*** Data provided ***

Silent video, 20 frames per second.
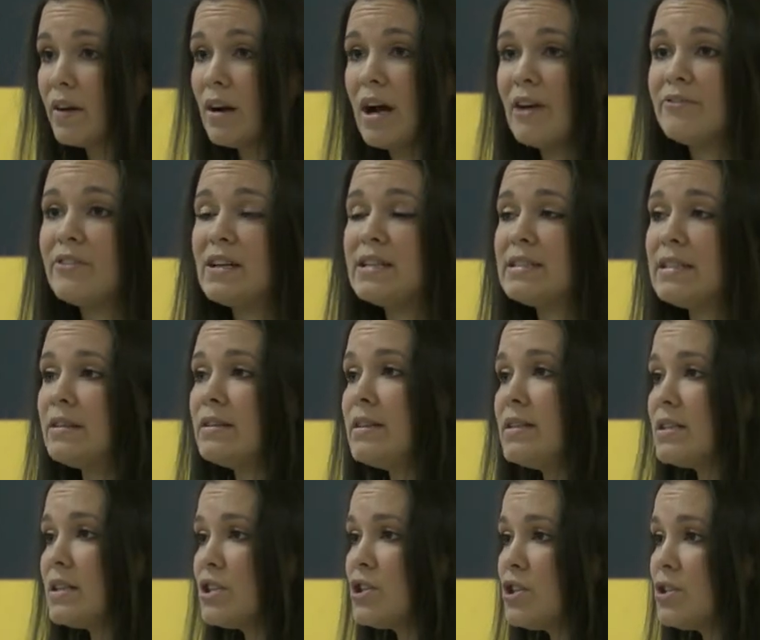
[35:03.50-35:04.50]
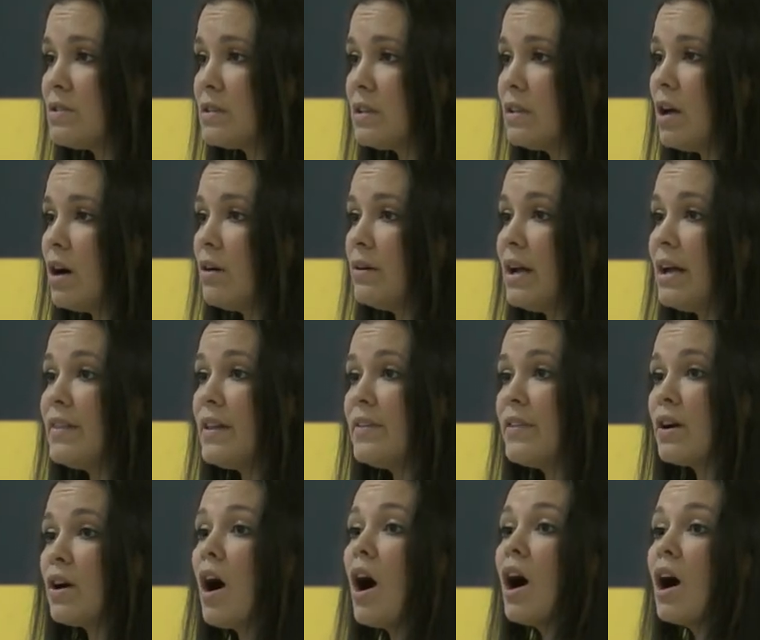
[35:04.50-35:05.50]
they're not facing these issues alone, and that
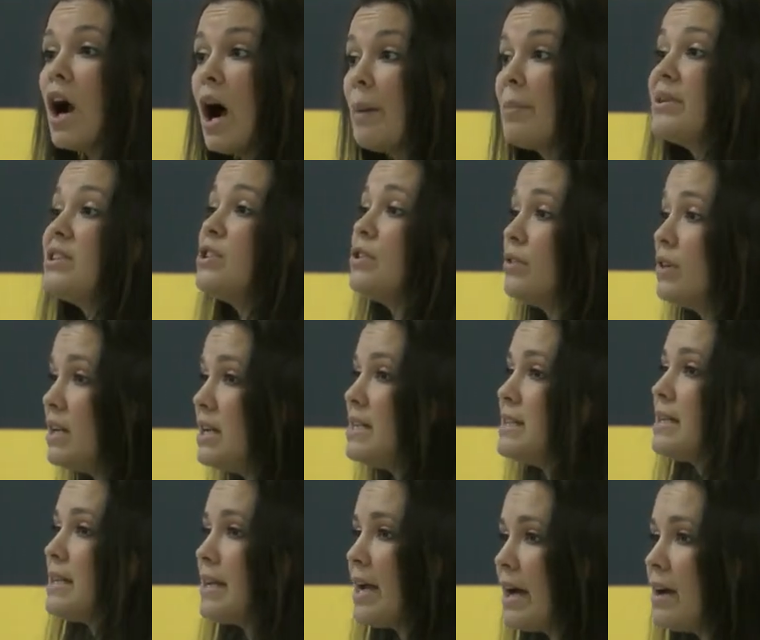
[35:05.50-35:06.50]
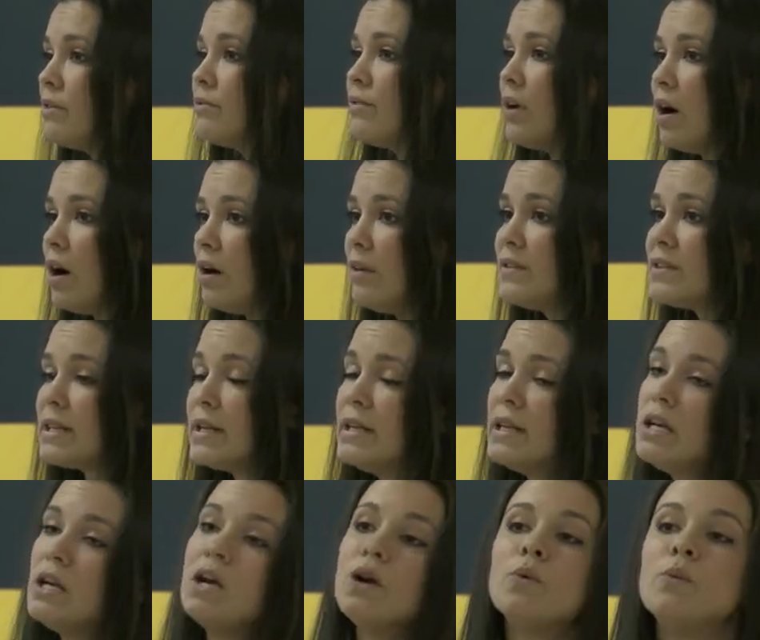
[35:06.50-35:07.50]
there are opportunities to get involved.
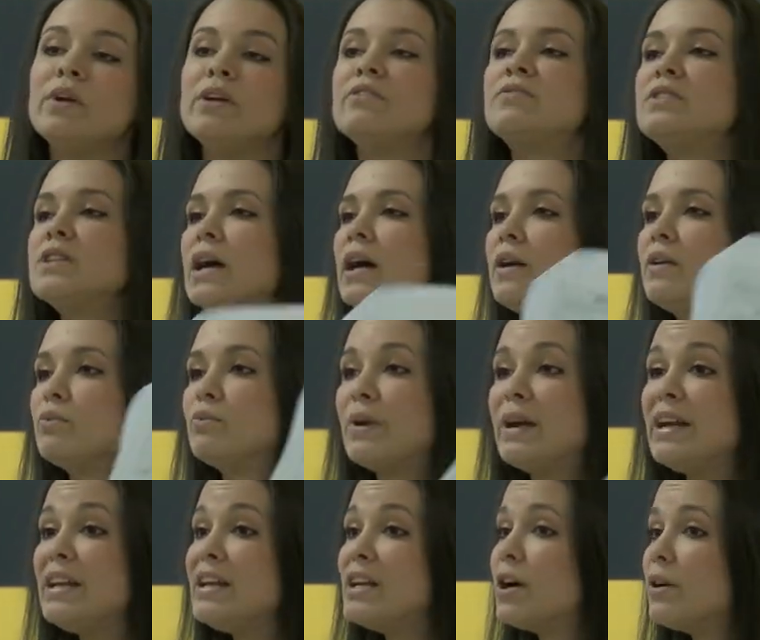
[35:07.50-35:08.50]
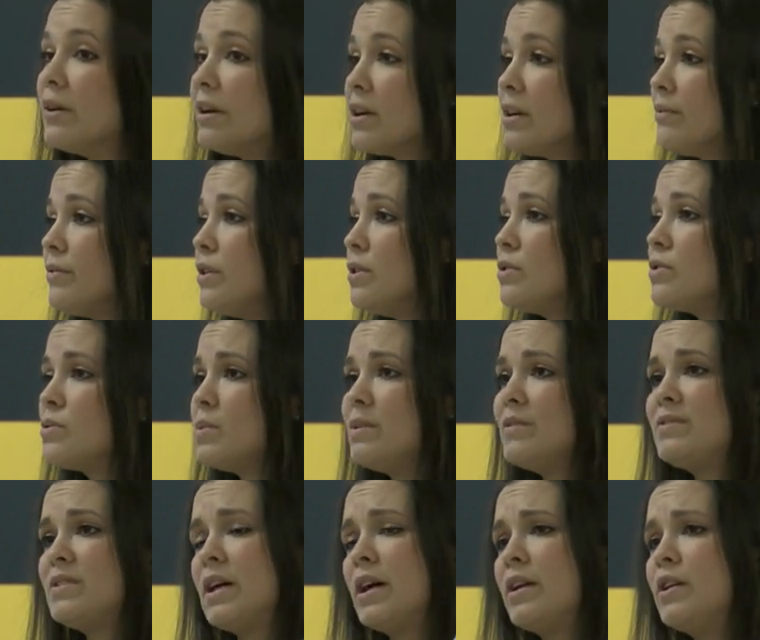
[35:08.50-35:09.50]
We've done radio interviews,
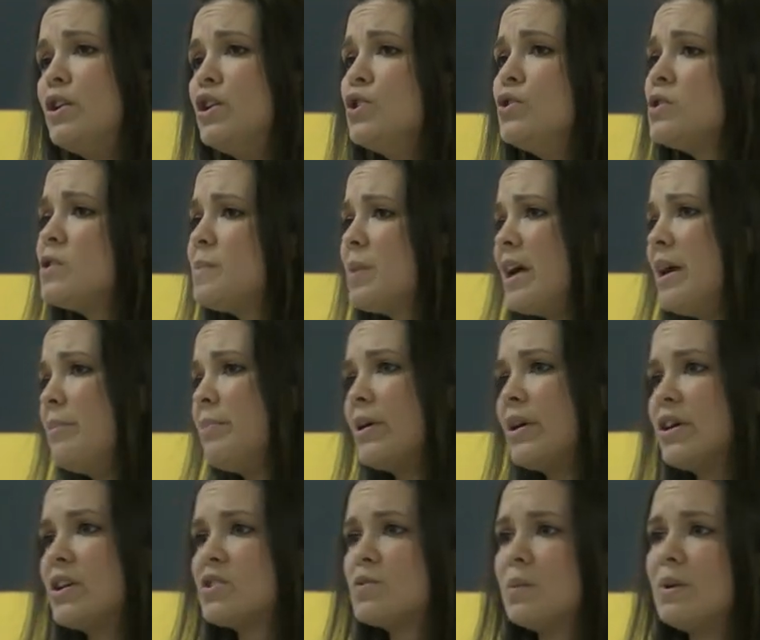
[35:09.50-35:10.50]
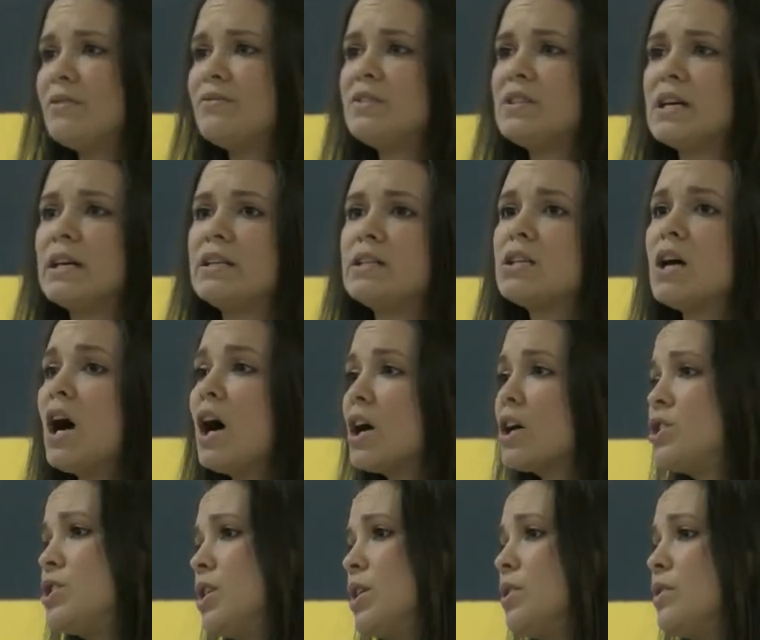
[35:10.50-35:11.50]
we've done newspapers, we've done
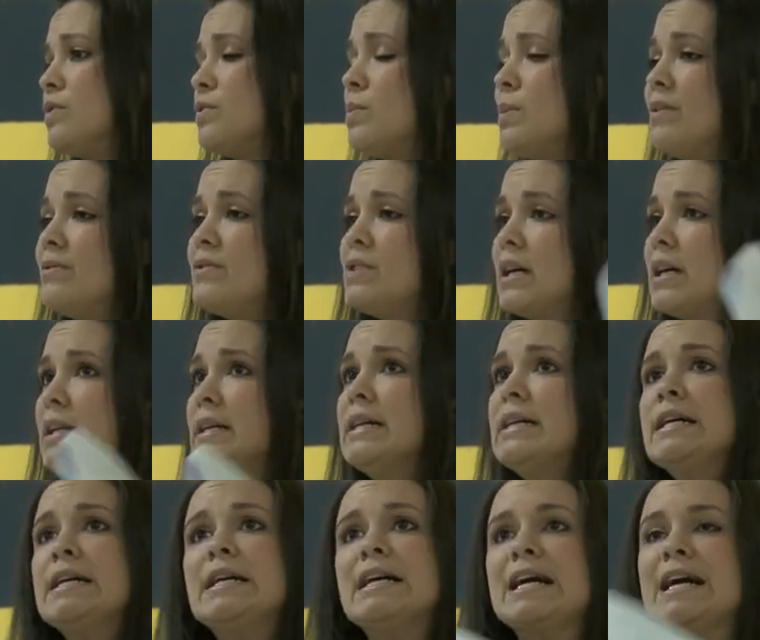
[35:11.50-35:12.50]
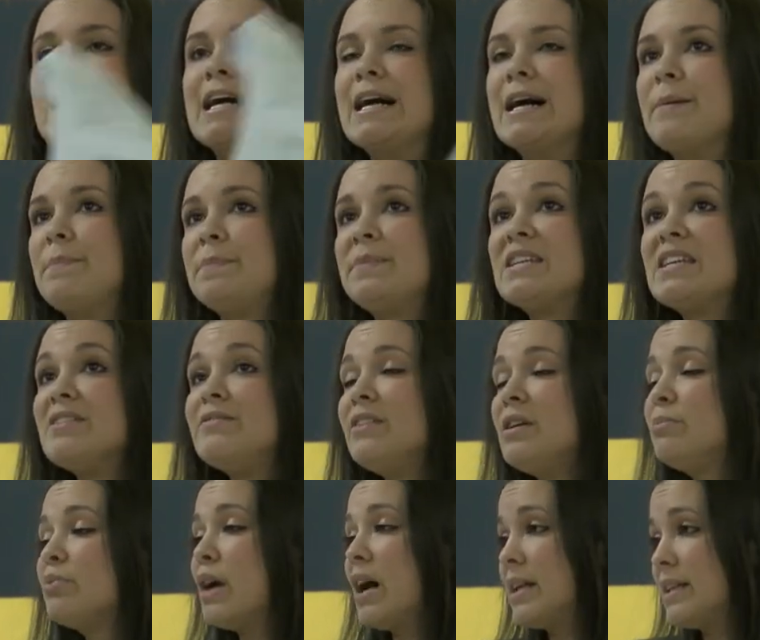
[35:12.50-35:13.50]
talk shows, we've done um,
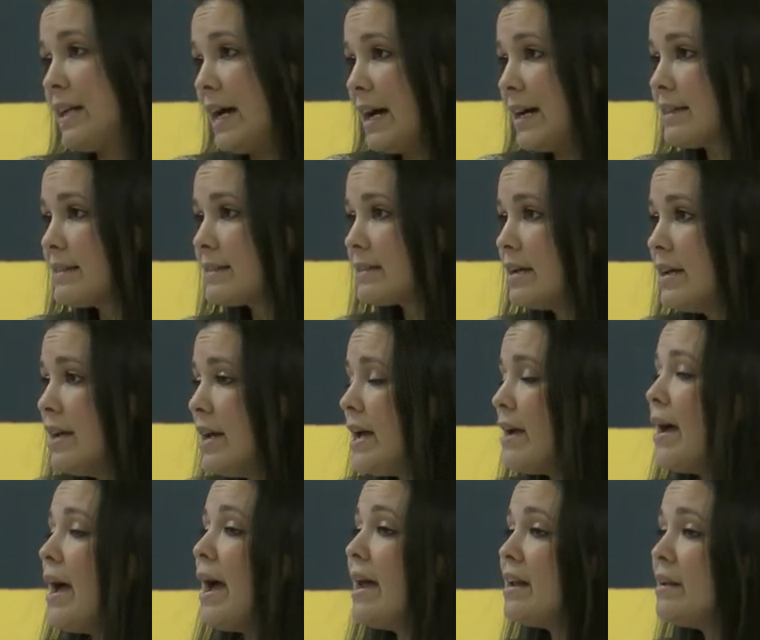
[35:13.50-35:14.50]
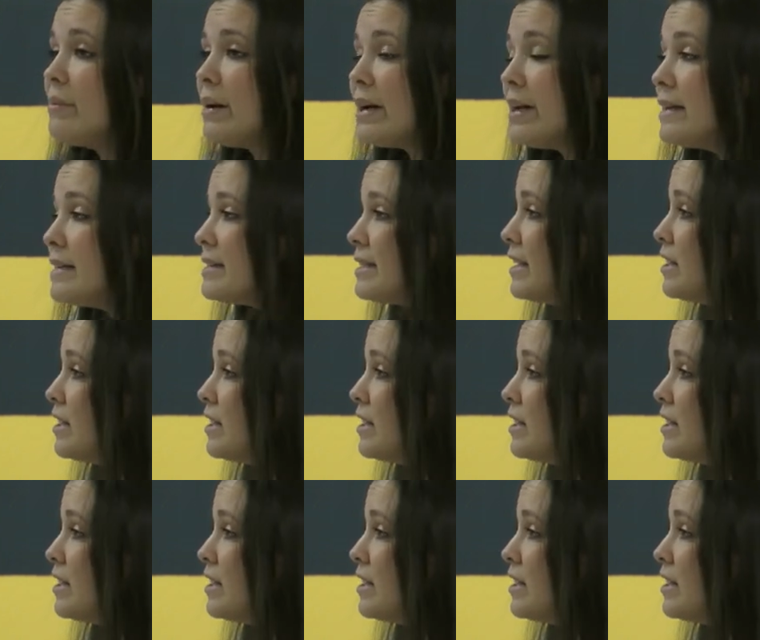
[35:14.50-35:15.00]
TV broadcasts. Anybody is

*** End of Data provided ***

▸ **The problem**
If pictures appear in the data, do not print them; repeat the rest exactly.

▸ **Exercise solution**
Silent video, 20 frames per second.
[35:03.50-35:04.50]
[35:04.50-35:05.50]
they're not facing these issues alone, and that
[35:05.50-35:06.50]
[35:06.50-35:07.50]
there are opportunities to get involved.
[35:07.50-35:08.50]
[35:08.50-35:09.50]
We've done radio interviews,
[35:09.50-35:10.50]
[35:10.50-35:11.50]
we've done newspapers, we've done
[35:11.50-35:12.50]
[35:12.50-35:13.50]
talk shows, we've done um,
[35:13.50-35:14.50]
[35:14.50-35:15.00]
TV broadcasts. Anybody is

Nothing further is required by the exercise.